À Verneuil, les taux fonciers communaux n’ont pas changé depuis 20 ans. De 2001 à 2020, avant notre élection, le désendettement de la ville n’était permis que via un immobilisme politique et la bétonisation de notre commune.
En 2020, suite à un audit, il était clair que les finances de la ville n’étaient donc qu’un trompe-l’œil. Oui, la ville était faiblement endettée. Mais les ressources étaient seulement liées à des cessions avec plus-values pour des programmes immobiliers.
Dès lors, et afin de protéger notre cœur de ville, nous y avons bloqué toute nouvelle construction immobilière. Conjoncture faisant, nous avons ensuite affronté une inflation internationale galopante : on nous prédisait alors la ruine de la collectivité.
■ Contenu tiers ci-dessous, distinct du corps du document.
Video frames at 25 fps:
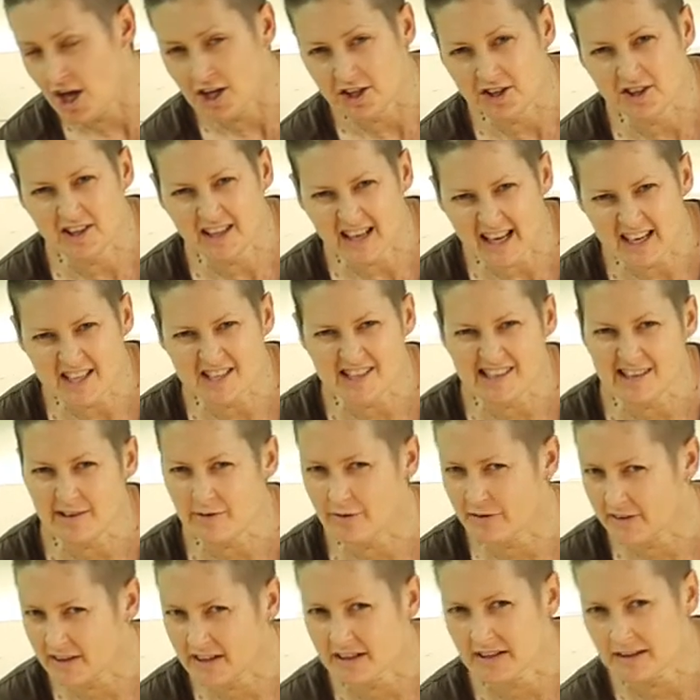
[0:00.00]
you can actually
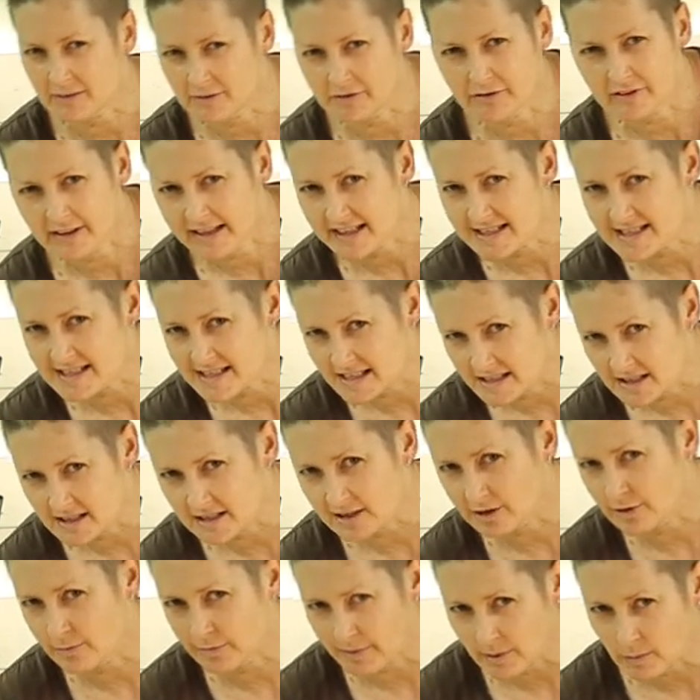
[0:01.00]
feel it flexing a
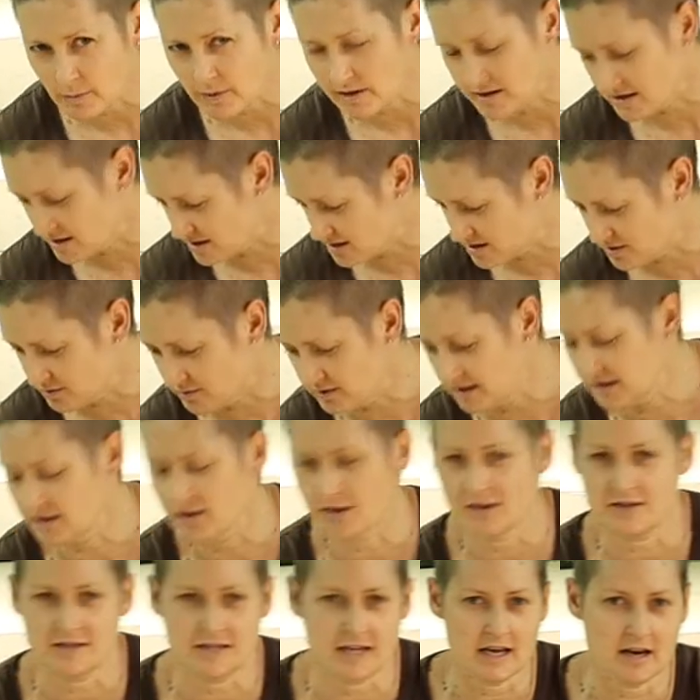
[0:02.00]
little bit when you stood in
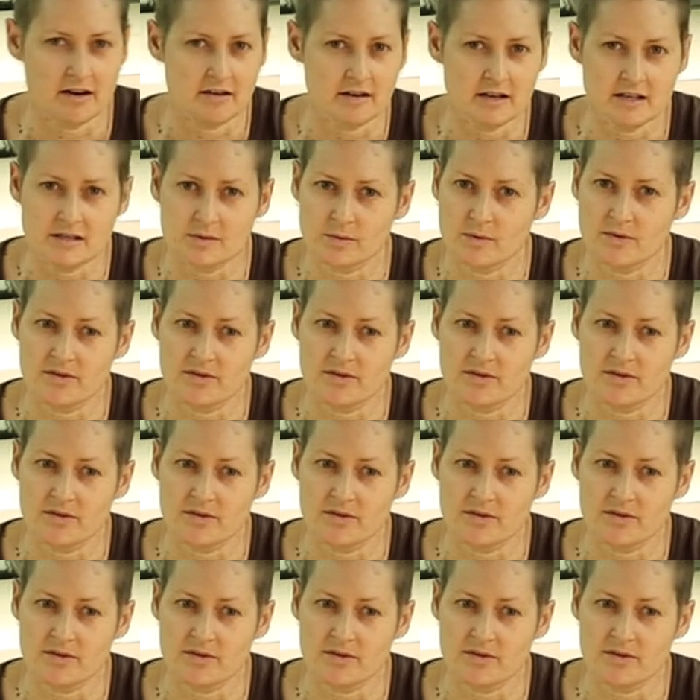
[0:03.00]
those areas.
Mais nous avons fait le pari d’une gestion rigoureuse par la mise en place d’économies, la recherche de subventions (plus d’un million d’euros sur le mandat), et d’investissements rentables à long terme.
Nous sommes parvenus à réaliser nos projets et les entretiens essentiels pour tous (mise aux normes et en accessibilité des bâtiments publics, travaux au complexe François Pons à la suite de fissures détectées à notre prise de fonction, reprise des toitures des gymnases et de l’espace Maurice Béjart…), avec un résultat clair : zéro hausse des taux fonciers communaux et un endettement sain et limité (mais assumé pour financer les investissements de long terme : réfection de toitures, etc).

Les faits, rien que les faits : avec une capacité de désendettement en 7 ans, notre ville reste très faiblement endettée.


Les années à venir vont encore se compliquer pour les finances des communes, des départements et des régions. Pour faire face, nous assumerons trois règles d’or sur les prochaines années :
- Nous avons déjà fait des économies sur ce mandat. Nous continuerons notre recherche d’une meilleure efficience et organisation pour maintenir et développer la qualité de service à la population.
- Dans cet esprit, nous rationaliserons encore l’utilisation des équipements municipaux en améliorant la distribution des plages horaires, en diversifiant les utilisateurs, en les rendant plus polyvalents, plus flexibles et mieux mutualisés. En d’autres termes, faire en sorte que les bâtiments vivent davantage en accueillant plus d’activités et de public (chronotopie).
- Nous systématiserons la recherche de nouvelles ressources : sponsoring, mécénat, dons, dation, etc, pour établir les meilleurs projets de financement possible.